_WHAT TO PRODUCE_
Give back the whole listing word for word and skip each picture.

--- THE INPUT ---

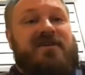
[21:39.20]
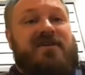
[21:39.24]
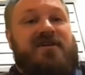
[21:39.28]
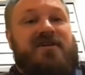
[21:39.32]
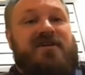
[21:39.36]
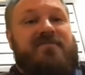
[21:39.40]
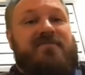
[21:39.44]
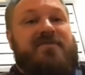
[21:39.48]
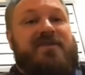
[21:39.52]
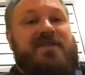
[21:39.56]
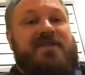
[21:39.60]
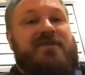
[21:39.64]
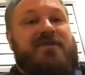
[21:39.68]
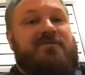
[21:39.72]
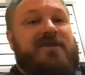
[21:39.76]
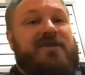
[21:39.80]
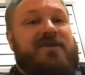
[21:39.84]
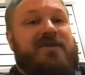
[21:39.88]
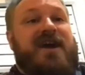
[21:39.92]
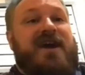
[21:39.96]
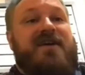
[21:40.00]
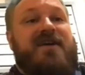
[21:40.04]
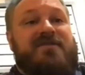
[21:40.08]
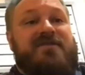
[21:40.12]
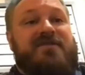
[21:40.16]
thing that we
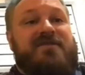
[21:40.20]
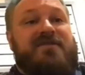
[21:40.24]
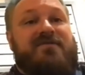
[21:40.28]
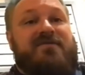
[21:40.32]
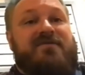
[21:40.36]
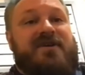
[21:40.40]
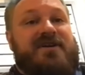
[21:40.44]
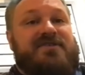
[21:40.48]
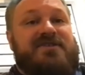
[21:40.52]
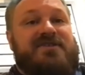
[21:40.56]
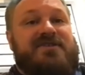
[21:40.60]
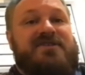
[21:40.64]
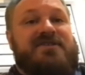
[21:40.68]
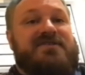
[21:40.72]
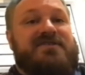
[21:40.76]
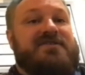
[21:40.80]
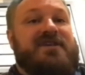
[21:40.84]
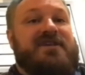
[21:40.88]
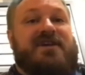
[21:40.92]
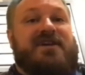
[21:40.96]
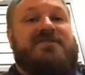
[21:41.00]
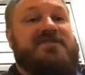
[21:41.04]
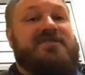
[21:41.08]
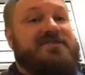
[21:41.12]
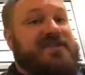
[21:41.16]
have in the Fox cities,
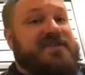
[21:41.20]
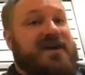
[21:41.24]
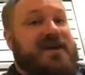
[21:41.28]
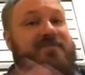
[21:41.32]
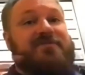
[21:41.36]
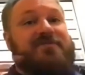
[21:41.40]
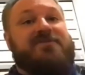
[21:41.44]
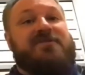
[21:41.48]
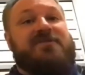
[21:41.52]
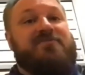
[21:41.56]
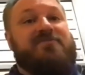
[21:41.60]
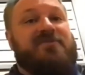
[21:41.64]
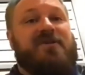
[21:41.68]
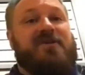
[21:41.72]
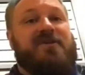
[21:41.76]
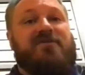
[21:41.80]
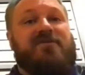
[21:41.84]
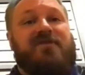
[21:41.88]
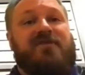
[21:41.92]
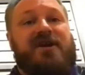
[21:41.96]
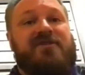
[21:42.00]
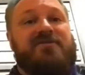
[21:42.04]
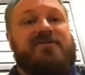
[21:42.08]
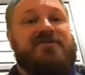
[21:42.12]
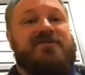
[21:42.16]
not just Appleton, but all
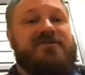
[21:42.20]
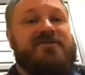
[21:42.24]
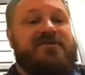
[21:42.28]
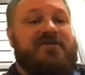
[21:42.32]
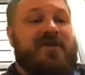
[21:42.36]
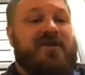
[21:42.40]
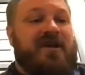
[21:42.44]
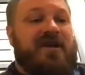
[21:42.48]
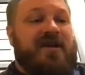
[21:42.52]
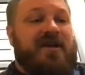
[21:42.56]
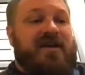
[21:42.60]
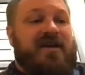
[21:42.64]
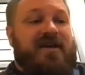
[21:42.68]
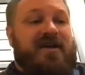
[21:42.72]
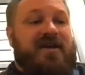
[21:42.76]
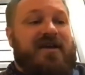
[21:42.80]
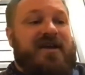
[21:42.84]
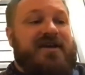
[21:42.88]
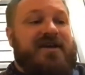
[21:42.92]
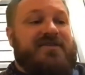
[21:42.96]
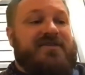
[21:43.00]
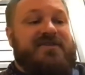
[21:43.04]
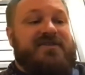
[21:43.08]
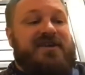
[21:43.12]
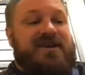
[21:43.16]
around. So
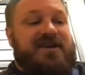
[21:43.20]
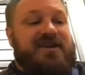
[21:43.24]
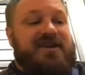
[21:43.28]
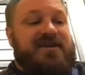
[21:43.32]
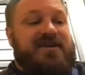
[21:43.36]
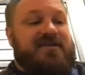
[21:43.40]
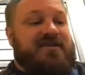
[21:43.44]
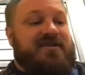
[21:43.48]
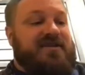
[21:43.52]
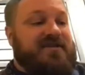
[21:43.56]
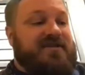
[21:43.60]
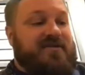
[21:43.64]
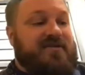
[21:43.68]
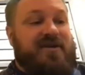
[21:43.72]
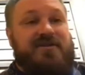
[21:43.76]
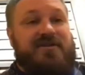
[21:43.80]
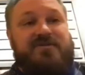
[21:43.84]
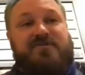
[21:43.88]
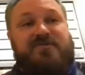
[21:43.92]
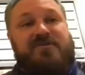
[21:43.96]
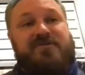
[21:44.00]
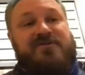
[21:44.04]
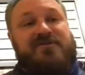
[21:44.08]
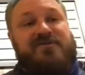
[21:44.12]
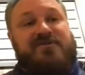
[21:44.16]
as a
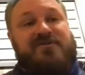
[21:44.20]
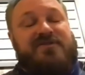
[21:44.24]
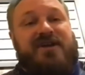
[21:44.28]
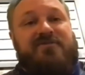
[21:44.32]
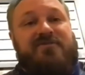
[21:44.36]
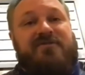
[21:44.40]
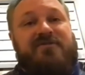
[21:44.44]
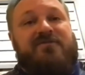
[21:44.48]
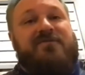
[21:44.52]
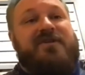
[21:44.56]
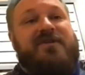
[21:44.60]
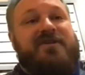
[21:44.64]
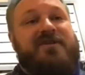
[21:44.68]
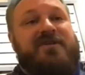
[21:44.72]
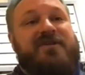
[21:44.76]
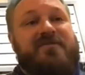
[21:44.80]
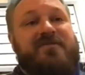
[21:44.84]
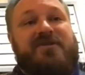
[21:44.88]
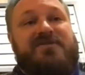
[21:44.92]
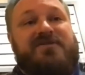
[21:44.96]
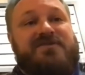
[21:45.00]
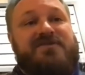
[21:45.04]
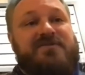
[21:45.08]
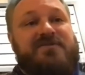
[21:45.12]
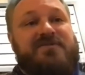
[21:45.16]
alderperson, I would very
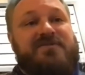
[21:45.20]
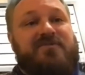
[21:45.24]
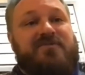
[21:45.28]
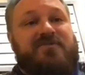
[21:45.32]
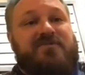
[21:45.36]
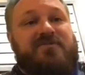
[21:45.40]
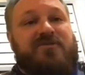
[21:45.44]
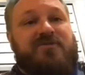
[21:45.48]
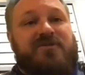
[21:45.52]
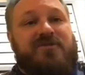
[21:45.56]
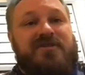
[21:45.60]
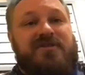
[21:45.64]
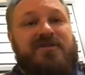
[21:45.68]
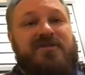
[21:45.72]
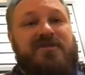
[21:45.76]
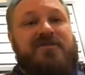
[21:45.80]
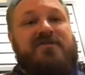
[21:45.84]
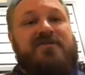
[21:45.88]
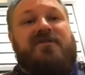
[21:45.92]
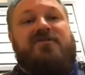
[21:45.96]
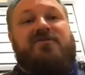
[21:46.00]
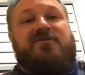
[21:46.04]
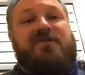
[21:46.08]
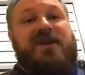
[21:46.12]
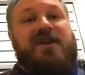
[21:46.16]
much support
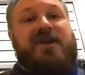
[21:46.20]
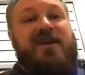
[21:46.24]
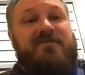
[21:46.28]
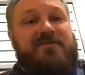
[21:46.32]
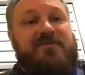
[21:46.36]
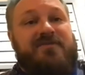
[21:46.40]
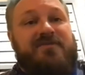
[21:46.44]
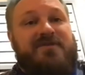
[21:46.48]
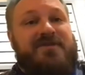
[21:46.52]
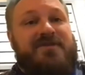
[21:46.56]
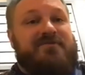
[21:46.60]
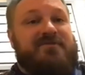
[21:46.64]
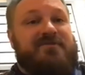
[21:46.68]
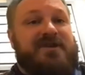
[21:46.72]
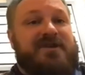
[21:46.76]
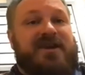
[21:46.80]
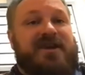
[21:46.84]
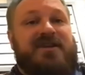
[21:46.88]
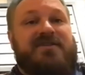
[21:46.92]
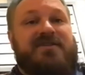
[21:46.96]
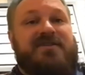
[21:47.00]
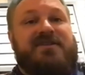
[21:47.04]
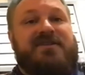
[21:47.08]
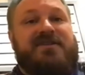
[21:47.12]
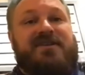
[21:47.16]
doing everything we can to
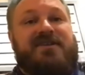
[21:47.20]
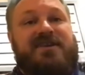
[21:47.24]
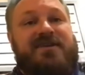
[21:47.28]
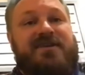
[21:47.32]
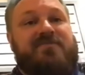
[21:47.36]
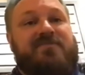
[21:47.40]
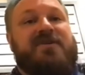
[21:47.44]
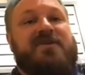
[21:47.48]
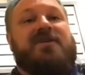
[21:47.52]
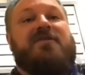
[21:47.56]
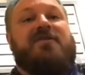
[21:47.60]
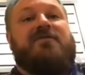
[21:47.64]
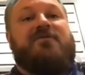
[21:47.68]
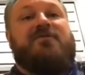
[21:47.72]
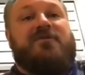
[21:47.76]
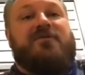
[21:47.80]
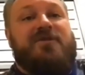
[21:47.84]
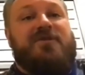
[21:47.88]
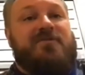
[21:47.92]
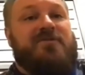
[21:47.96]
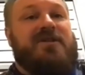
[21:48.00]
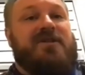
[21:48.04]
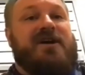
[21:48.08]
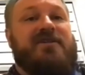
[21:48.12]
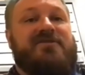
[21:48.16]
keeping
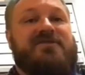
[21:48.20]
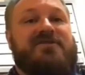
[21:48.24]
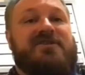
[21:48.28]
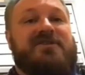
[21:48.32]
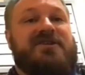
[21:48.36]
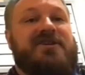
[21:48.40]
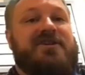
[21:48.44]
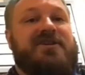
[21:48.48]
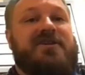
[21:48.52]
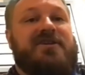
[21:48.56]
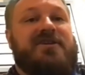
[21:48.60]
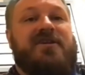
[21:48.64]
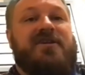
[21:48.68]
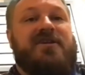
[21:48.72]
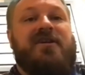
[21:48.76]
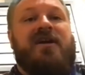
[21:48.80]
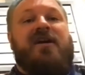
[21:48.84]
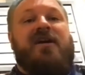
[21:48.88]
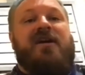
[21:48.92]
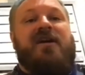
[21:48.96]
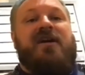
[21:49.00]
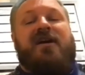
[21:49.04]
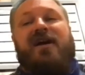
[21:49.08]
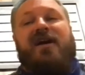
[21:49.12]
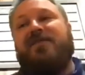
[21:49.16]
affordable housing here.
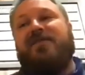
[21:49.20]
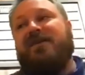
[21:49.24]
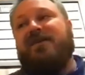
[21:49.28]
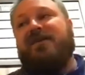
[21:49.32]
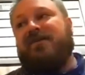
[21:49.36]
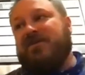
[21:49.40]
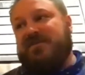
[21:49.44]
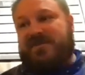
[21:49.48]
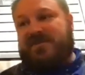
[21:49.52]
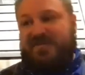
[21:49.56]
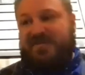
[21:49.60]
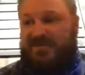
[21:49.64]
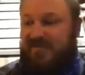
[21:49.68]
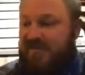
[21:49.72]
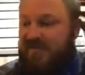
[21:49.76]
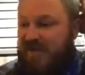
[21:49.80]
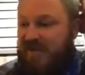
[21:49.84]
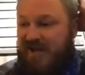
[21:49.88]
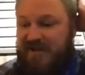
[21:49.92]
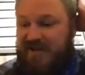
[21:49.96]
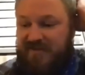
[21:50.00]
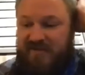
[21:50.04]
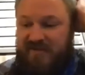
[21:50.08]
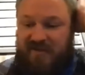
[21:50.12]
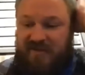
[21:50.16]
I think about this a
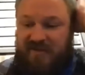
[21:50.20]
lot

---

_FINAL ANSWER_
[21:39.20]
[21:39.24]
[21:39.28]
[21:39.32]
[21:39.36]
[21:39.40]
[21:39.44]
[21:39.48]
[21:39.52]
[21:39.56]
[21:39.60]
[21:39.64]
[21:39.68]
[21:39.72]
[21:39.76]
[21:39.80]
[21:39.84]
[21:39.88]
[21:39.92]
[21:39.96]
[21:40.00]
[21:40.04]
[21:40.08]
[21:40.12]
[21:40.16]
thing that we
[21:40.20]
[21:40.24]
[21:40.28]
[21:40.32]
[21:40.36]
[21:40.40]
[21:40.44]
[21:40.48]
[21:40.52]
[21:40.56]
[21:40.60]
[21:40.64]
[21:40.68]
[21:40.72]
[21:40.76]
[21:40.80]
[21:40.84]
[21:40.88]
[21:40.92]
[21:40.96]
[21:41.00]
[21:41.04]
[21:41.08]
[21:41.12]
[21:41.16]
have in the Fox cities,
[21:41.20]
[21:41.24]
[21:41.28]
[21:41.32]
[21:41.36]
[21:41.40]
[21:41.44]
[21:41.48]
[21:41.52]
[21:41.56]
[21:41.60]
[21:41.64]
[21:41.68]
[21:41.72]
[21:41.76]
[21:41.80]
[21:41.84]
[21:41.88]
[21:41.92]
[21:41.96]
[21:42.00]
[21:42.04]
[21:42.08]
[21:42.12]
[21:42.16]
not just Appleton, but all
[21:42.20]
[21:42.24]
[21:42.28]
[21:42.32]
[21:42.36]
[21:42.40]
[21:42.44]
[21:42.48]
[21:42.52]
[21:42.56]
[21:42.60]
[21:42.64]
[21:42.68]
[21:42.72]
[21:42.76]
[21:42.80]
[21:42.84]
[21:42.88]
[21:42.92]
[21:42.96]
[21:43.00]
[21:43.04]
[21:43.08]
[21:43.12]
[21:43.16]
around. So
[21:43.20]
[21:43.24]
[21:43.28]
[21:43.32]
[21:43.36]
[21:43.40]
[21:43.44]
[21:43.48]
[21:43.52]
[21:43.56]
[21:43.60]
[21:43.64]
[21:43.68]
[21:43.72]
[21:43.76]
[21:43.80]
[21:43.84]
[21:43.88]
[21:43.92]
[21:43.96]
[21:44.00]
[21:44.04]
[21:44.08]
[21:44.12]
[21:44.16]
as a
[21:44.20]
[21:44.24]
[21:44.28]
[21:44.32]
[21:44.36]
[21:44.40]
[21:44.44]
[21:44.48]
[21:44.52]
[21:44.56]
[21:44.60]
[21:44.64]
[21:44.68]
[21:44.72]
[21:44.76]
[21:44.80]
[21:44.84]
[21:44.88]
[21:44.92]
[21:44.96]
[21:45.00]
[21:45.04]
[21:45.08]
[21:45.12]
[21:45.16]
alderperson, I would very
[21:45.20]
[21:45.24]
[21:45.28]
[21:45.32]
[21:45.36]
[21:45.40]
[21:45.44]
[21:45.48]
[21:45.52]
[21:45.56]
[21:45.60]
[21:45.64]
[21:45.68]
[21:45.72]
[21:45.76]
[21:45.80]
[21:45.84]
[21:45.88]
[21:45.92]
[21:45.96]
[21:46.00]
[21:46.04]
[21:46.08]
[21:46.12]
[21:46.16]
much support
[21:46.20]
[21:46.24]
[21:46.28]
[21:46.32]
[21:46.36]
[21:46.40]
[21:46.44]
[21:46.48]
[21:46.52]
[21:46.56]
[21:46.60]
[21:46.64]
[21:46.68]
[21:46.72]
[21:46.76]
[21:46.80]
[21:46.84]
[21:46.88]
[21:46.92]
[21:46.96]
[21:47.00]
[21:47.04]
[21:47.08]
[21:47.12]
[21:47.16]
doing everything we can to
[21:47.20]
[21:47.24]
[21:47.28]
[21:47.32]
[21:47.36]
[21:47.40]
[21:47.44]
[21:47.48]
[21:47.52]
[21:47.56]
[21:47.60]
[21:47.64]
[21:47.68]
[21:47.72]
[21:47.76]
[21:47.80]
[21:47.84]
[21:47.88]
[21:47.92]
[21:47.96]
[21:48.00]
[21:48.04]
[21:48.08]
[21:48.12]
[21:48.16]
keeping
[21:48.20]
[21:48.24]
[21:48.28]
[21:48.32]
[21:48.36]
[21:48.40]
[21:48.44]
[21:48.48]
[21:48.52]
[21:48.56]
[21:48.60]
[21:48.64]
[21:48.68]
[21:48.72]
[21:48.76]
[21:48.80]
[21:48.84]
[21:48.88]
[21:48.92]
[21:48.96]
[21:49.00]
[21:49.04]
[21:49.08]
[21:49.12]
[21:49.16]
affordable housing here.
[21:49.20]
[21:49.24]
[21:49.28]
[21:49.32]
[21:49.36]
[21:49.40]
[21:49.44]
[21:49.48]
[21:49.52]
[21:49.56]
[21:49.60]
[21:49.64]
[21:49.68]
[21:49.72]
[21:49.76]
[21:49.80]
[21:49.84]
[21:49.88]
[21:49.92]
[21:49.96]
[21:50.00]
[21:50.04]
[21:50.08]
[21:50.12]
[21:50.16]
I think about this a
[21:50.20]
lot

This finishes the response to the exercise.